--- What the task asks ---
The entries underneath need to be duplicated exactly, with none omitted.

════════════════════

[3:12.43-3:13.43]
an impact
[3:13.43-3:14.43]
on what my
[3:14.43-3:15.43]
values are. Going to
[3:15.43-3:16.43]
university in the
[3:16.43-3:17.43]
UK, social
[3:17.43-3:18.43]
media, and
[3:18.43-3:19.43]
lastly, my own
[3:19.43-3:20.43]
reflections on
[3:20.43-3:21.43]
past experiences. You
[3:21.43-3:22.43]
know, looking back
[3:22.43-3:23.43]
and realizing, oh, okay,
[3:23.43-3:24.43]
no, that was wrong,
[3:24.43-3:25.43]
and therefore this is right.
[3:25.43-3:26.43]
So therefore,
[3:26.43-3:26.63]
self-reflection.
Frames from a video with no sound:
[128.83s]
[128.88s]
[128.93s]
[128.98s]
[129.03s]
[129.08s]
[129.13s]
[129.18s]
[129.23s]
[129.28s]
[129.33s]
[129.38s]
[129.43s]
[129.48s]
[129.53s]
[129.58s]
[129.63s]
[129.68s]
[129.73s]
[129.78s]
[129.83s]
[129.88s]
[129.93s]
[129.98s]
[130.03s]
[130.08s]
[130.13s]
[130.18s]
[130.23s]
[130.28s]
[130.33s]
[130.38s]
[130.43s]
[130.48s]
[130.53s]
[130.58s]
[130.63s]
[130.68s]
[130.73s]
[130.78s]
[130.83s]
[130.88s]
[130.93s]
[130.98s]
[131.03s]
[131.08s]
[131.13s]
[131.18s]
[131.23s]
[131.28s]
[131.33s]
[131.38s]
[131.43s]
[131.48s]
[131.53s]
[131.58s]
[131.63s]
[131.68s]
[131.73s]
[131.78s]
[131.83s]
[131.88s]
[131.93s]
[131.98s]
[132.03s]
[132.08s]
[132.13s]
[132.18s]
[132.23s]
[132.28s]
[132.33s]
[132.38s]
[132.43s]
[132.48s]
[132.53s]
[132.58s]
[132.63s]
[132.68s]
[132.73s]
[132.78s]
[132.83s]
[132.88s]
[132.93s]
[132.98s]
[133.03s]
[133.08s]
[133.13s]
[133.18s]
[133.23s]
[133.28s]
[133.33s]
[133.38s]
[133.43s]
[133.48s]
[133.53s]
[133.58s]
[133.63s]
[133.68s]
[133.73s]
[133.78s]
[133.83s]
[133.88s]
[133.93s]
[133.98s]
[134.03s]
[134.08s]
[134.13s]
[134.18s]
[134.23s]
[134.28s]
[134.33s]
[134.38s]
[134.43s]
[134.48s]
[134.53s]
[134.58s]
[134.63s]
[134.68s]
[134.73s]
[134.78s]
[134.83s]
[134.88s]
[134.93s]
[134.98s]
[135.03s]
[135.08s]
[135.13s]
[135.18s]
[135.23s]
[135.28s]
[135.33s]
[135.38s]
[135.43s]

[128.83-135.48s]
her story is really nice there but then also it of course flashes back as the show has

════════════════════

--- Expected answer ---
[3:12.43-3:13.43]
an impact
[3:13.43-3:14.43]
on what my
[3:14.43-3:15.43]
values are. Going to
[3:15.43-3:16.43]
university in the
[3:16.43-3:17.43]
UK, social
[3:17.43-3:18.43]
media, and
[3:18.43-3:19.43]
lastly, my own
[3:19.43-3:20.43]
reflections on
[3:20.43-3:21.43]
past experiences. You
[3:21.43-3:22.43]
know, looking back
[3:22.43-3:23.43]
and realizing, oh, okay,
[3:23.43-3:24.43]
no, that was wrong,
[3:24.43-3:25.43]
and therefore this is right.
[3:25.43-3:26.43]
So therefore,
[3:26.43-3:26.63]
self-reflection.
Frames from a video with no sound:
[128.83s]
[128.88s]
[128.93s]
[128.98s]
[129.03s]
[129.08s]
[129.13s]
[129.18s]
[129.23s]
[129.28s]
[129.33s]
[129.38s]
[129.43s]
[129.48s]
[129.53s]
[129.58s]
[129.63s]
[129.68s]
[129.73s]
[129.78s]
[129.83s]
[129.88s]
[129.93s]
[129.98s]
[130.03s]
[130.08s]
[130.13s]
[130.18s]
[130.23s]
[130.28s]
[130.33s]
[130.38s]
[130.43s]
[130.48s]
[130.53s]
[130.58s]
[130.63s]
[130.68s]
[130.73s]
[130.78s]
[130.83s]
[130.88s]
[130.93s]
[130.98s]
[131.03s]
[131.08s]
[131.13s]
[131.18s]
[131.23s]
[131.28s]
[131.33s]
[131.38s]
[131.43s]
[131.48s]
[131.53s]
[131.58s]
[131.63s]
[131.68s]
[131.73s]
[131.78s]
[131.83s]
[131.88s]
[131.93s]
[131.98s]
[132.03s]
[132.08s]
[132.13s]
[132.18s]
[132.23s]
[132.28s]
[132.33s]
[132.38s]
[132.43s]
[132.48s]
[132.53s]
[132.58s]
[132.63s]
[132.68s]
[132.73s]
[132.78s]
[132.83s]
[132.88s]
[132.93s]
[132.98s]
[133.03s]
[133.08s]
[133.13s]
[133.18s]
[133.23s]
[133.28s]
[133.33s]
[133.38s]
[133.43s]
[133.48s]
[133.53s]
[133.58s]
[133.63s]
[133.68s]
[133.73s]
[133.78s]
[133.83s]
[133.88s]
[133.93s]
[133.98s]
[134.03s]
[134.08s]
[134.13s]
[134.18s]
[134.23s]
[134.28s]
[134.33s]
[134.38s]
[134.43s]
[134.48s]
[134.53s]
[134.58s]
[134.63s]
[134.68s]
[134.73s]
[134.78s]
[134.83s]
[134.88s]
[134.93s]
[134.98s]
[135.03s]
[135.08s]
[135.13s]
[135.18s]
[135.23s]
[135.28s]
[135.33s]
[135.38s]
[135.43s]

[128.83-135.48s]
her story is really nice there but then also it of course flashes back as the show has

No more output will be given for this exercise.